==== Records for the exercise ====

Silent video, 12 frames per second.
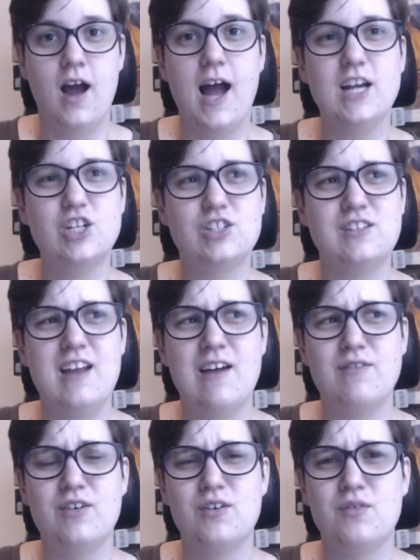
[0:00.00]
I just
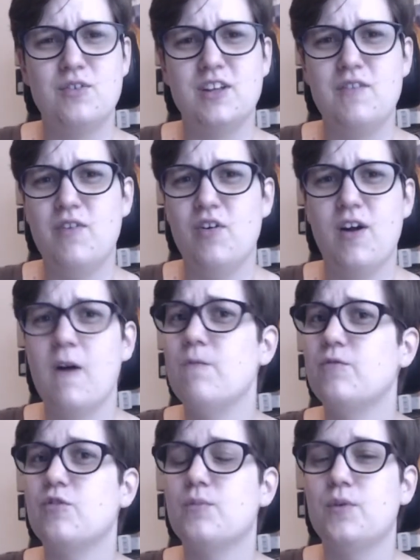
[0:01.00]
never really felt
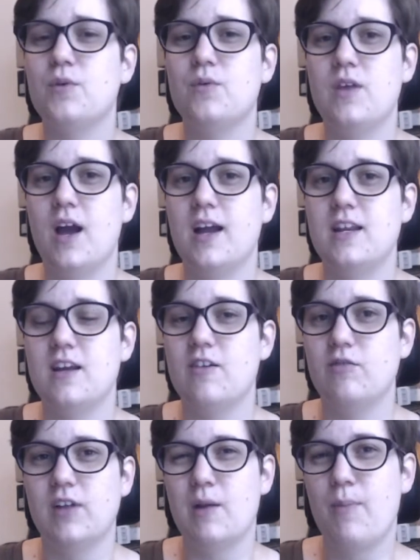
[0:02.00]
comfortable with the idea
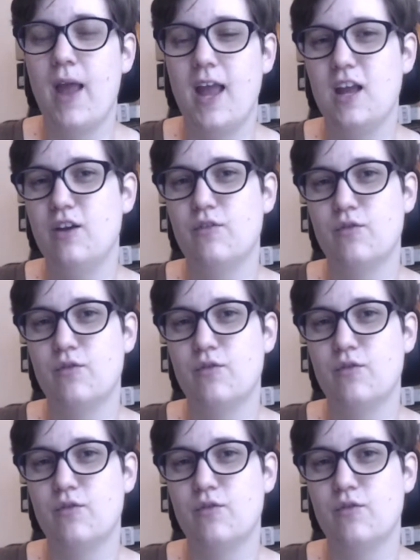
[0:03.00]
of paying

====

• Task description: Keeping the pictures out, output the records from above exactly and completely.

• Solution below:
Silent video, 12 frames per second.
[0:00.00]
I just
[0:01.00]
never really felt
[0:02.00]
comfortable with the idea
[0:03.00]
of paying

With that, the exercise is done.